Cory Zue

Accepted Talks:

How do domain-specific chatbots work? An Overview of Retrieval Augmented Generation (RAG)

There’s a popular open-source Python library called LangChain that can create chatbots that—among other things—do Q&A over any website/document in 3 lines of code. Here’s an example of that from the langchain docs.

from langchain.document_loaders import WebBaseLoader

from langchain.indexes import VectorstoreIndexCreator

loader = WebBaseLoader("http://www.paulgraham.com/greatwork.html")

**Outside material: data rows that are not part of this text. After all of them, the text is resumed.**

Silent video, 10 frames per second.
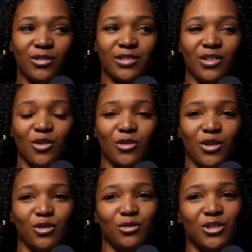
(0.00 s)
so
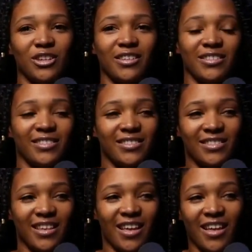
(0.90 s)
you just
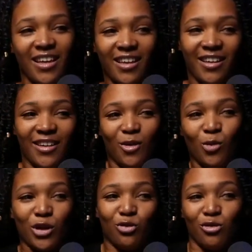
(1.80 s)

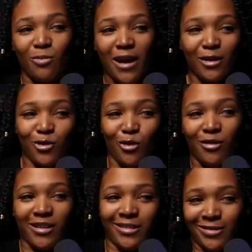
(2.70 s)
went through the back door
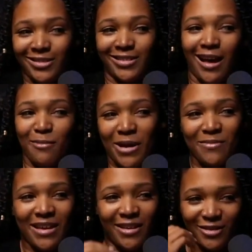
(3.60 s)
and just got my
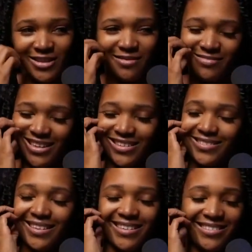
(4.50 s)
man or something. Like, nah,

index = VectorstoreIndexCreator().from_loaders([loader])

index.query("What should I work on?")

Which outputs an answer specific to Paul Graham’s essay:

"The work you choose should ideally have three qualities: it should be something you have a natural aptitude for, something you have a deep interest in, and something that offers scope to do great work. If you're unsure, you could start by working on your own projects that seem excitingly ambitious to you..."

The first time you run this it feels like pure magic. How does this work?

The answer is a process called retrieval augmented generation, or RAG for short. It is a remarkably simple concept, though also has incredible depth in the details of its implementation.

This entry-level talk will provide a high-level overview of RAG, suitable for all audiences. We’ll start from the big picture workflow of what’s happening, and then zoom in on all the individual pieces. By the end of it, you should have a solid understanding of how those three magic lines of Python code work, and all the principles involved in creating these Q&A bots. It will include details about LLMs, Embeddings, Vector Databases, and more.